Brian Arthur: Technology and Human Purpose

by Howard Silverman

I've spent some time with Brian Arthur's papers on complexity in economics but haven't yet looked at his recent book The Nature of Technology. The notion that Arthur's theory of technological evolution "downplays human creativity," asserted by John Agar in Nature, inspired me to look / listen further.

Here are some notes from two excellent audio interviews, one by Moira Gunn at Tech Nation (mp3) and the second by J. Hughes at IEET's Changesurfer Radio (mp3).

Tech Nation:

My definition of technology is any means to a human purpose. ...

It occurred to me that invention and science were not much different. What constitutes a theory in science is actually a combination or concatenation of parts that we already accept. ...

What Darwin was really doing was putting together a story. It’s almost like putting together the plot of a novel. … His key insight, in 1838, was all about variation and selection of the fitter individuals. If you look at that story – it’s told in three paragraphs in the first chapter of his book – it’s like a little technology. I’m contending that science works the same way. ... Theories are basically stories. … At bottom [scientific] explanations are constructed things, just like technologies are.
 

Changesurfer Radio:

There is lots of Darwinian mechanism around. Once you get the jet engine, you get lots of different variations of it. … because we have different purposes, and different designers and different environments to work in – and once variations are out there, the better ones are selected.

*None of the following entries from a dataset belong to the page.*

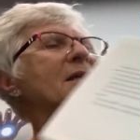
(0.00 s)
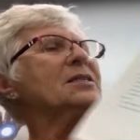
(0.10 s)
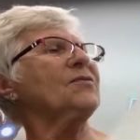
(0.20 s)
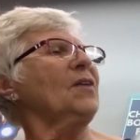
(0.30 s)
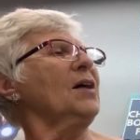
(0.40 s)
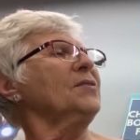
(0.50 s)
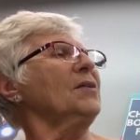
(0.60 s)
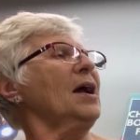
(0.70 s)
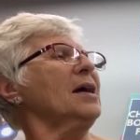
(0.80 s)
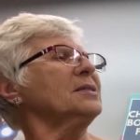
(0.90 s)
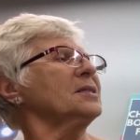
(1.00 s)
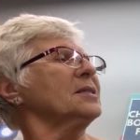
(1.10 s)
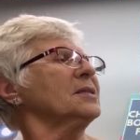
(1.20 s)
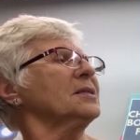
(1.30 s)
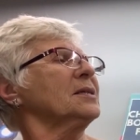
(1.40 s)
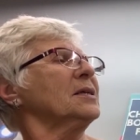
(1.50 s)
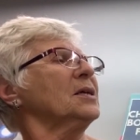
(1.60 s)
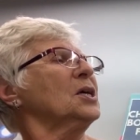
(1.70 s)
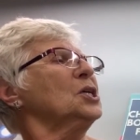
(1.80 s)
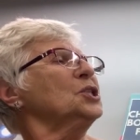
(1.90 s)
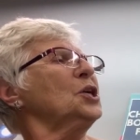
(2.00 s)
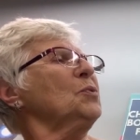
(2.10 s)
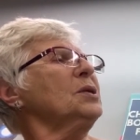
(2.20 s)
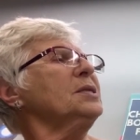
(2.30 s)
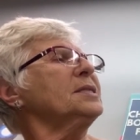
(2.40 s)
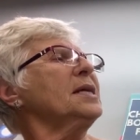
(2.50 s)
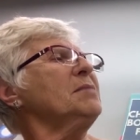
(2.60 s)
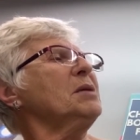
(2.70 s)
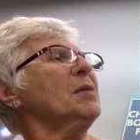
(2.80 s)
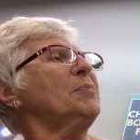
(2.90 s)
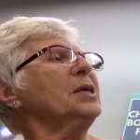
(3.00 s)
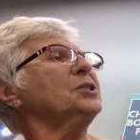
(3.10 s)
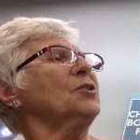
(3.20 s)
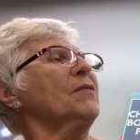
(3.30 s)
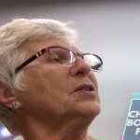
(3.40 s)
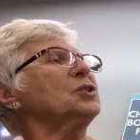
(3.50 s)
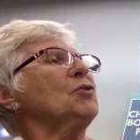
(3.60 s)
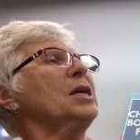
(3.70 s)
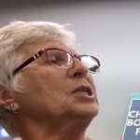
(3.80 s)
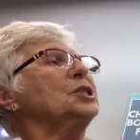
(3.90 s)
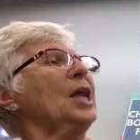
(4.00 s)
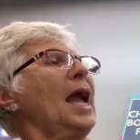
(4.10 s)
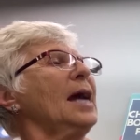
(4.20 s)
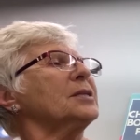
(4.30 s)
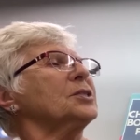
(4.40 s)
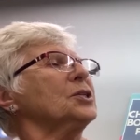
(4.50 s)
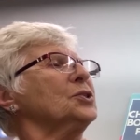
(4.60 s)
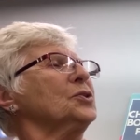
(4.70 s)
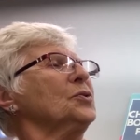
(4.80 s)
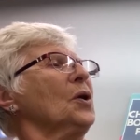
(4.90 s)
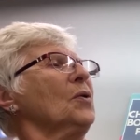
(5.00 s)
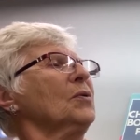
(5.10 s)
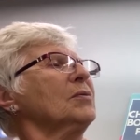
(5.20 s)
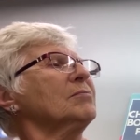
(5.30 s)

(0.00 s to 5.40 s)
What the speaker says: His father asked. She wouldn't send me a picture of a strange cat, said Juno.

But what I want to emphasize in my book is that radically new technologies – what we call inventions – don’t come about by Darwinian process. Darwin didn’t talk about combinations. That wasn’t known about at all in his day.

If I’m thinking: ‘How did the computer come about?’ It wasn’t through variations on electro-mechanical calculators. Nor did the jet engine come about by varying air piston engines. … These came about by trying to solve some problems. … Somebody says I think I can solve this problem by combining things together in a new way. And that’s the really important mechanism in technology, not so much Darwin’s variation and selection. ...

I’m not saying that technology is going to be autonomous, and that we are going to be servants of technology any more than we are now. … As human beings we have co-evolved with our technologies. … What I don’t want us to see is stupidly concocting technologies just because we can do it. And I think we need to be quite careful and circumspect about what we bring in as new technologies. And as human beings, we should realize that technology is there to serve us. We’re not here to serve technology.